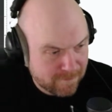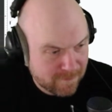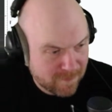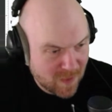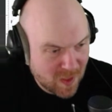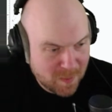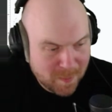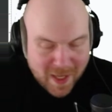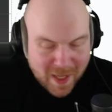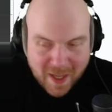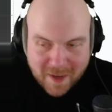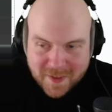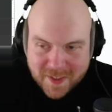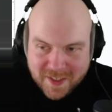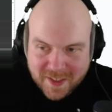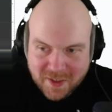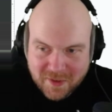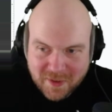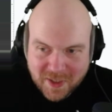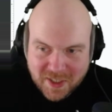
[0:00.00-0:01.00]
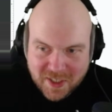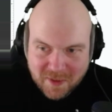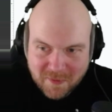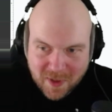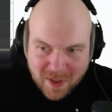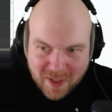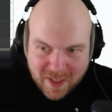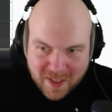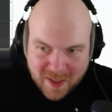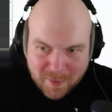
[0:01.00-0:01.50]
You may have a situation
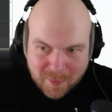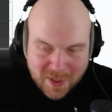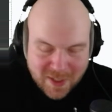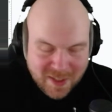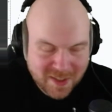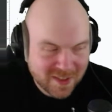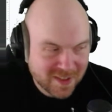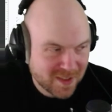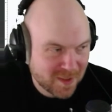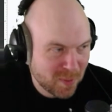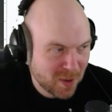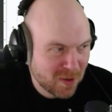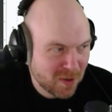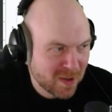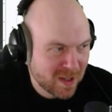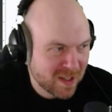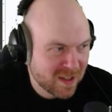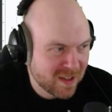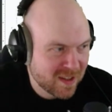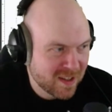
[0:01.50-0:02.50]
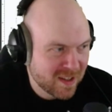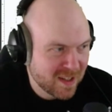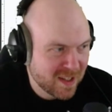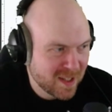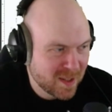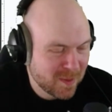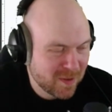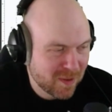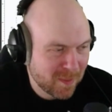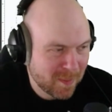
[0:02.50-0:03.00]
where like the buttons are broken and they need
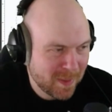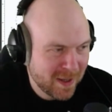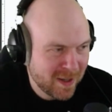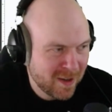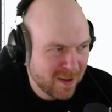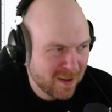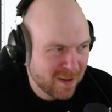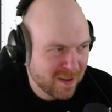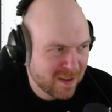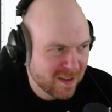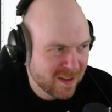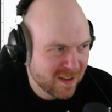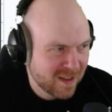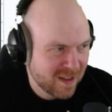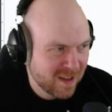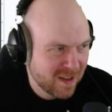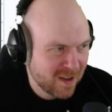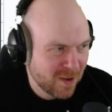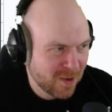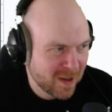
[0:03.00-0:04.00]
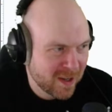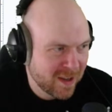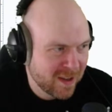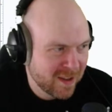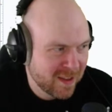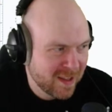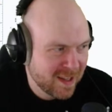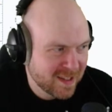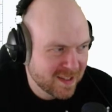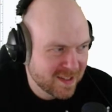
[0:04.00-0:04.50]
to be repaired, and okay,
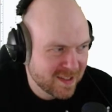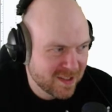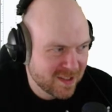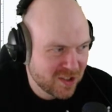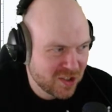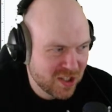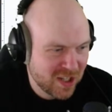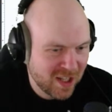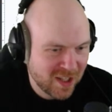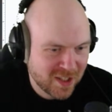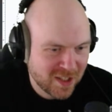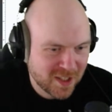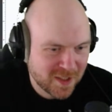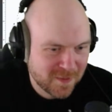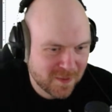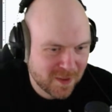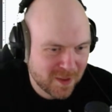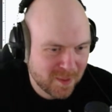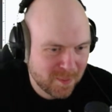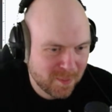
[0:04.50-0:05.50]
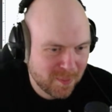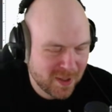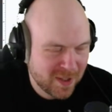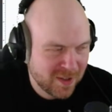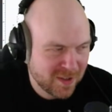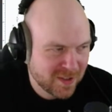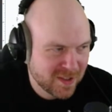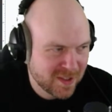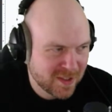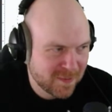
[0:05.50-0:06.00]
that's a challenge for the
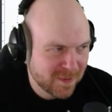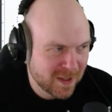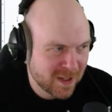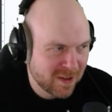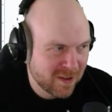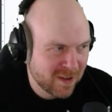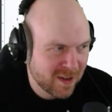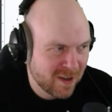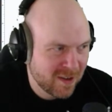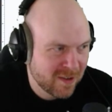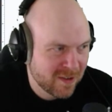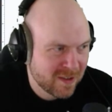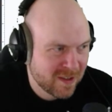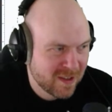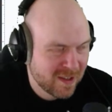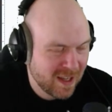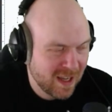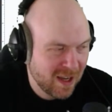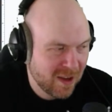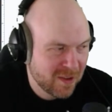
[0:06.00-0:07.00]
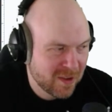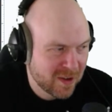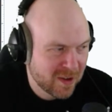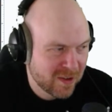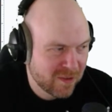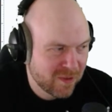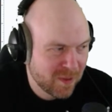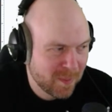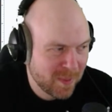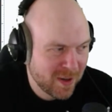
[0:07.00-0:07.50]
players to figure out how they're
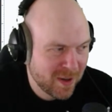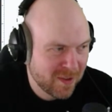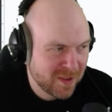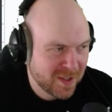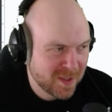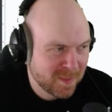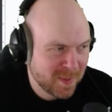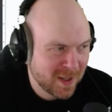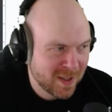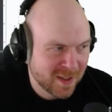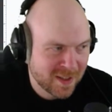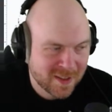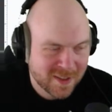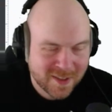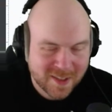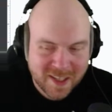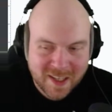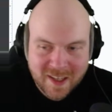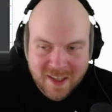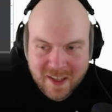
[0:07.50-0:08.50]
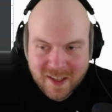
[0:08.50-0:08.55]
going to repair these buttons.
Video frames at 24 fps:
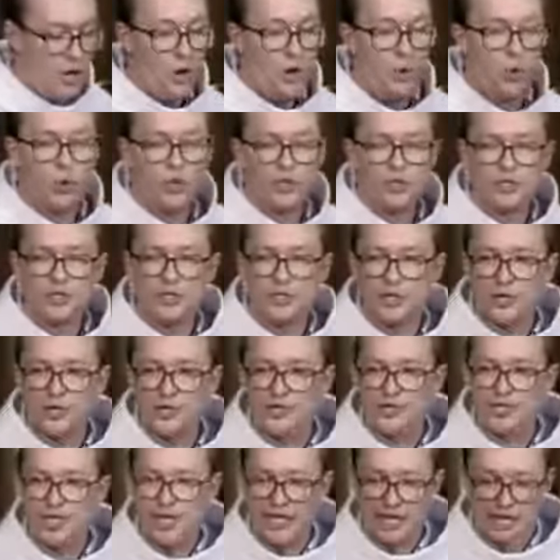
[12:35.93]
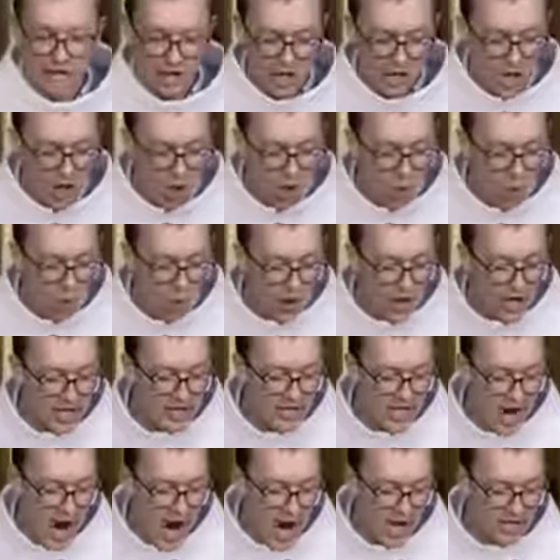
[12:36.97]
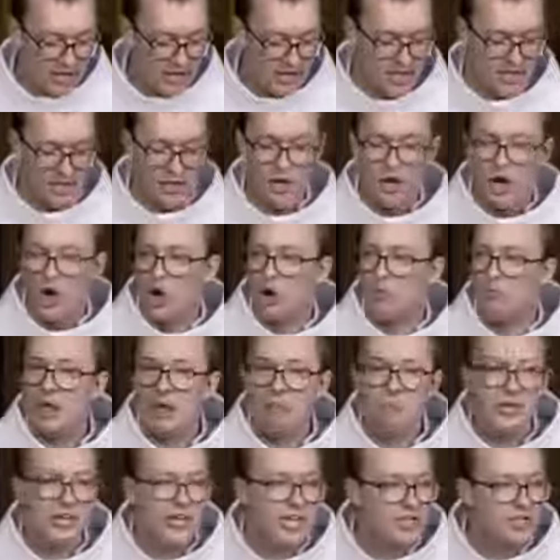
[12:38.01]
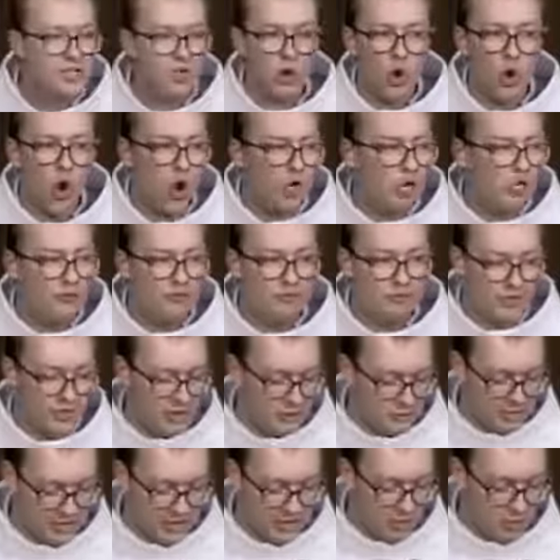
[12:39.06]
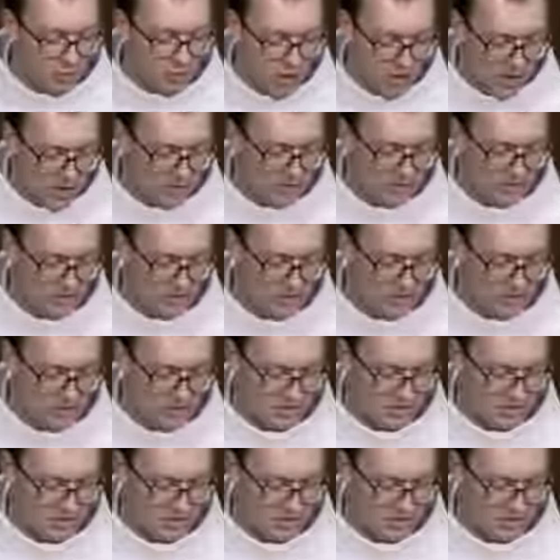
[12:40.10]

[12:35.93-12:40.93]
or searching or knocking, or maybe it's all of those at once.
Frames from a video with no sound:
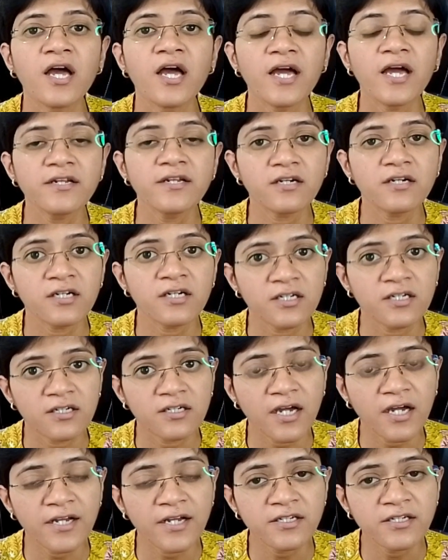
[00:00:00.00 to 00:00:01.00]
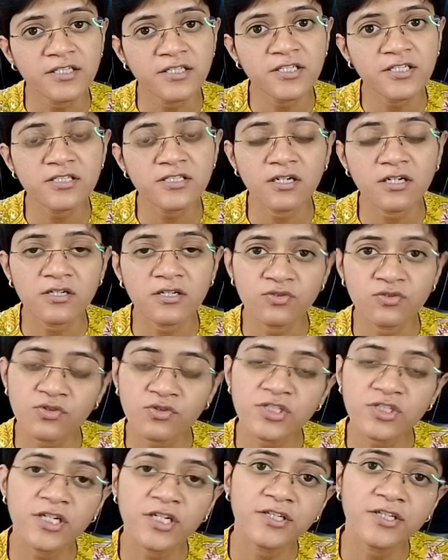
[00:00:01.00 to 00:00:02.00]
and it is
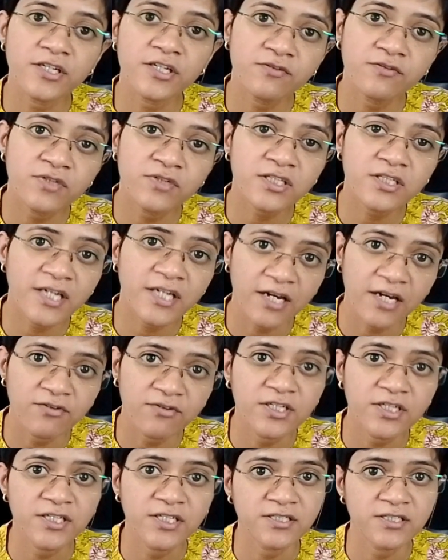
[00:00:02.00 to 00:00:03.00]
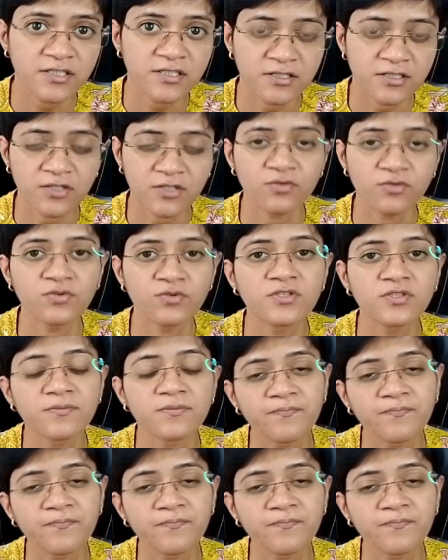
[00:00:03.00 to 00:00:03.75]
associated with cavities in the tooth.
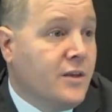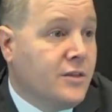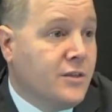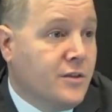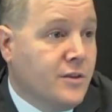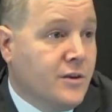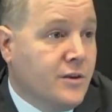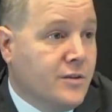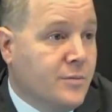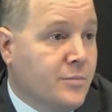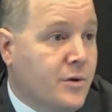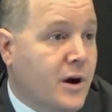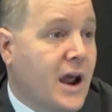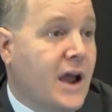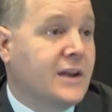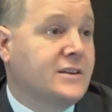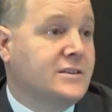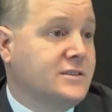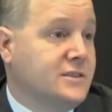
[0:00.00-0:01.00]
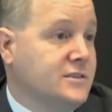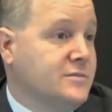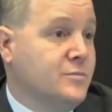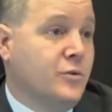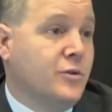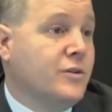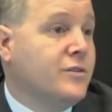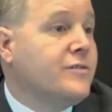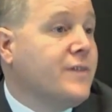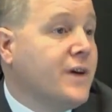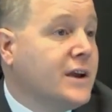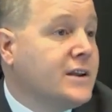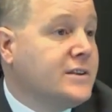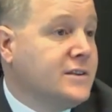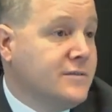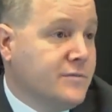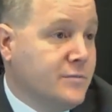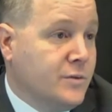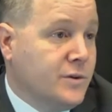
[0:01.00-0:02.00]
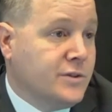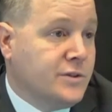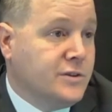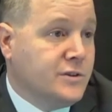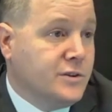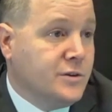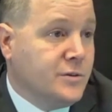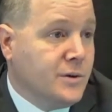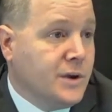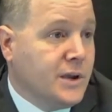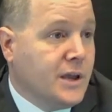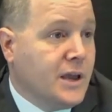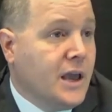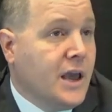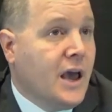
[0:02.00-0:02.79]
the practices more effective in what they're doing.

━━━━━━━━━━━━━━━━━━━━

Exact copy, pictures excluded: print only the lines from the line containing "[0:08.50-0:08.55]" through the end of the records.

[0:08.50-0:08.55]
going to repair these buttons.
Video frames at 24 fps:
[12:35.93]
[12:36.97]
[12:38.01]
[12:39.06]
[12:40.10]

[12:35.93-12:40.93]
or searching or knocking, or maybe it's all of those at once.
Frames from a video with no sound:
[00:00:00.00 to 00:00:01.00]
[00:00:01.00 to 00:00:02.00]
and it is
[00:00:02.00 to 00:00:03.00]
[00:00:03.00 to 00:00:03.75]
associated with cavities in the tooth.
[0:00.00-0:01.00]
[0:01.00-0:02.00]
[0:02.00-0:02.79]
the practices more effective in what they're doing.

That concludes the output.